Results from a phase III trial presented today suggest that Biodesix's VeriStrat proteomics-based test may be able to predict which patients may benefit from treatment with Tarceva (erlotinib) for non-small cell lung cancer, Biodesix said.
At the Second European Lung Cancer Conference in Switzerland, David Carbone, professor of medicine and cancer biology at the Vanderbilt University School of Medicine, presented data that applied the VeriStrat test to a group of 441 patients and classified them either as "VeriStrat Good," meaning they are likely to benefit from erlotinib therapy; or "VeriStrat Poor," meaning they are likely to "derive little therapeutic benefit.".
The 441 patients come from a total of 729 patients who are involved in NCIC Clinical Trials Group study BR.21, a phase III multicenter trial of erlotinib versus placebo in previously treated patients with NSCLC.
The study, which was funded by Biodesix, found that VeriStrat Good patients had a median survival of 10.5 months compared to VeriStrat Poor patients who had a median survival of 4 months.
VeriStrat Good patients on placebo had a median survival of 6.6 months while VeriStrat Poor patients on placebo had a median survival of 3.1 months.
“The bottom line is that the proteomic test – comparing ‘good’ and ‘poor’ profiles – was strongly prognostic in both erlotinib and placebo arms,” Carbone, who sits on Biodesix's advisory board, said in a statement issued by the organizers of the conference.

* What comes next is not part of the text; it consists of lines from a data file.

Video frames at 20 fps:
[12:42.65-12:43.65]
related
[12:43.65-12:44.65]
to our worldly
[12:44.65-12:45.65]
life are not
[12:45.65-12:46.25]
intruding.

Fluorescence in situ hybridization is a better overall predictor of benefit, he said, but the method requires "adequate biopsy tissue," which was available in the study in only 22 percent of patients.
"With the serum test, 99 percent of patients had a successful determination of proteomic status," Carbone said. "Thus, I think this test may be of potential value in identifying a subgroup of patients with a good prognosis and who are likely to have response to erlotinib; it may be of particular value for those in whom tumor tissue is inadequate or unavailable.”

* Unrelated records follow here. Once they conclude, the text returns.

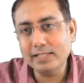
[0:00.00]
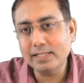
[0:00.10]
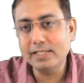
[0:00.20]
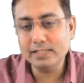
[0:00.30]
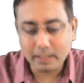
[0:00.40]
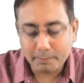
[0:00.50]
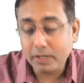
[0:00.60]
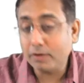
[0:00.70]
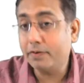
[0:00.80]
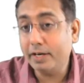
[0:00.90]
This is
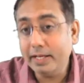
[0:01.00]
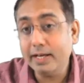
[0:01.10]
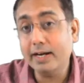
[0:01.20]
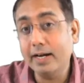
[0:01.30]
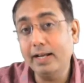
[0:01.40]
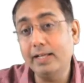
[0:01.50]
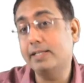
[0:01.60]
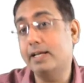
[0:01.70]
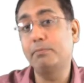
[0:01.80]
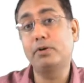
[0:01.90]
Government of India
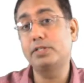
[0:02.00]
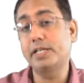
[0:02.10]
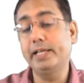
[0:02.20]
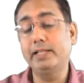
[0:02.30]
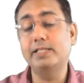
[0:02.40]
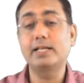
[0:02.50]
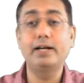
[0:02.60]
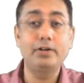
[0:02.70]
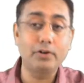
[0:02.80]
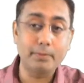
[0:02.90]
guidelines. I'm not saying
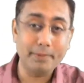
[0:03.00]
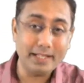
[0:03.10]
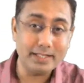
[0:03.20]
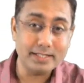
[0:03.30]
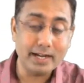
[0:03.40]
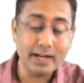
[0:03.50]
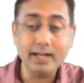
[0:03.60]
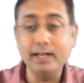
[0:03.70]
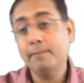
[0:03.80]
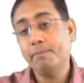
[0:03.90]
this. I did not make this
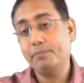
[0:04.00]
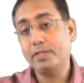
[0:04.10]
guideline.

The study also found that VeriStrat Good patients had a "significantly" higher tumor response rate, 9.8 percent, than VeriStrat Poor patients, 0.9 percent. VeriStrat status did not correlate with other biomarkers analyzed for the study, Biodesix said.

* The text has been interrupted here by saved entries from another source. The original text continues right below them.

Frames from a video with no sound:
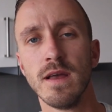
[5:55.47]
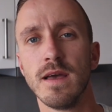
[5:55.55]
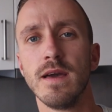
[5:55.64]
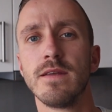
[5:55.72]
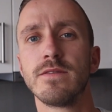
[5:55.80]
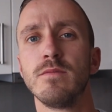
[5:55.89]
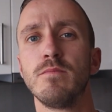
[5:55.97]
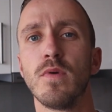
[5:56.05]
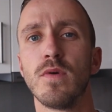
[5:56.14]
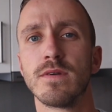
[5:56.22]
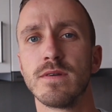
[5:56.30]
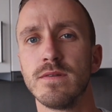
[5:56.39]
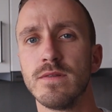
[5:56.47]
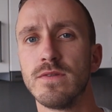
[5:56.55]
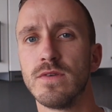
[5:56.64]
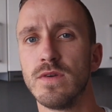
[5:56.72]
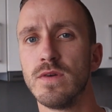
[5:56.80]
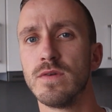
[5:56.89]
It is important
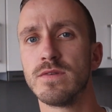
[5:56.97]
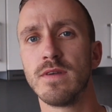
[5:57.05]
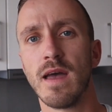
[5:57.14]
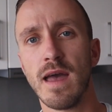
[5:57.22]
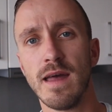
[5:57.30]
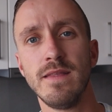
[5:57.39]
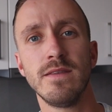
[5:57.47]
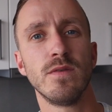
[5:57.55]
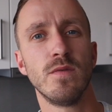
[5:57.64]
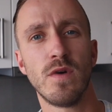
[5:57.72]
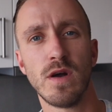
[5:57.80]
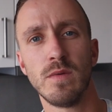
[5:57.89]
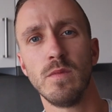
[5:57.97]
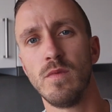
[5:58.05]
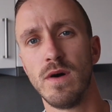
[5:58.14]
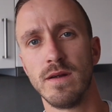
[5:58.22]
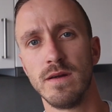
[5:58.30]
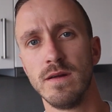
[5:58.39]
to use hand warm
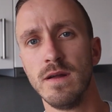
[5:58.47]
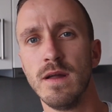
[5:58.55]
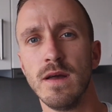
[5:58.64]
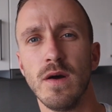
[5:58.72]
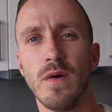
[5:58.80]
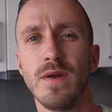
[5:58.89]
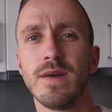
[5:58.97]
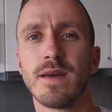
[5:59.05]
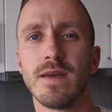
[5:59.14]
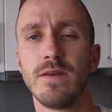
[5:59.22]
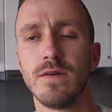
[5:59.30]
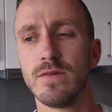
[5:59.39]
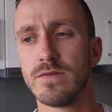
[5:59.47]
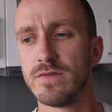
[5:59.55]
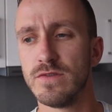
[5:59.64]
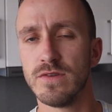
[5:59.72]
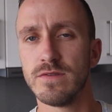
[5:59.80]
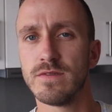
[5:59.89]
water, or you can use
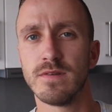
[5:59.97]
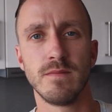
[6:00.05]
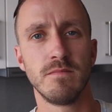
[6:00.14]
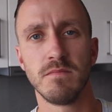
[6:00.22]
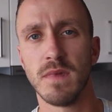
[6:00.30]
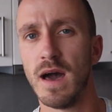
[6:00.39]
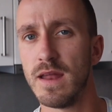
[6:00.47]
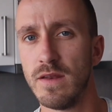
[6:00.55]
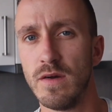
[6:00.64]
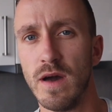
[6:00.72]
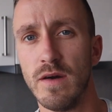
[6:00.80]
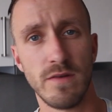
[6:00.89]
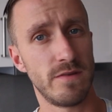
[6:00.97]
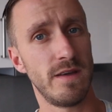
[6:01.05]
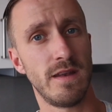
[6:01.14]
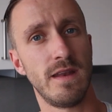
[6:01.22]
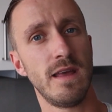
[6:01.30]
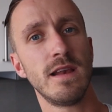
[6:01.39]
just, I don't know how to say it
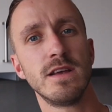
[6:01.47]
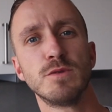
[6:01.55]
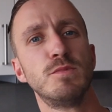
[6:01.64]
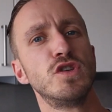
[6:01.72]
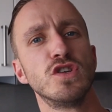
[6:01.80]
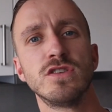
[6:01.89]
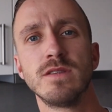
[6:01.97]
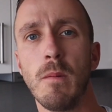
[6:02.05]
in English, but just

Continuing analysis is being conducted of VeriStrat in other patient subsets and in patients with known and unknown EGFR mutation status, the company added.
Based in Broomfield, Colo., Biodesix develops products to help clinicians make treatment decisions. It uses a proprietary MALDI mass spec-based technology called ProTS.
VeriStrat is serum-based test. After the serum is analyzed by MALDI, the resulting raw spectra are processed using Biodesix's proprietary technology to generate comparable data. The processed data are then analyzed using the VeriStrat classifier and classified as VeriStrat Good, VeriStrat Poor, or indeterminate based on replicates.
The test was launched in May 2009.
According to the American Cancer Society, between 80 percent and 90 percent of lung cancers are the non-small cell type, which would translate to between 175,550 and 197,500 cases of all estimated lung cancers diagnosed in 2009.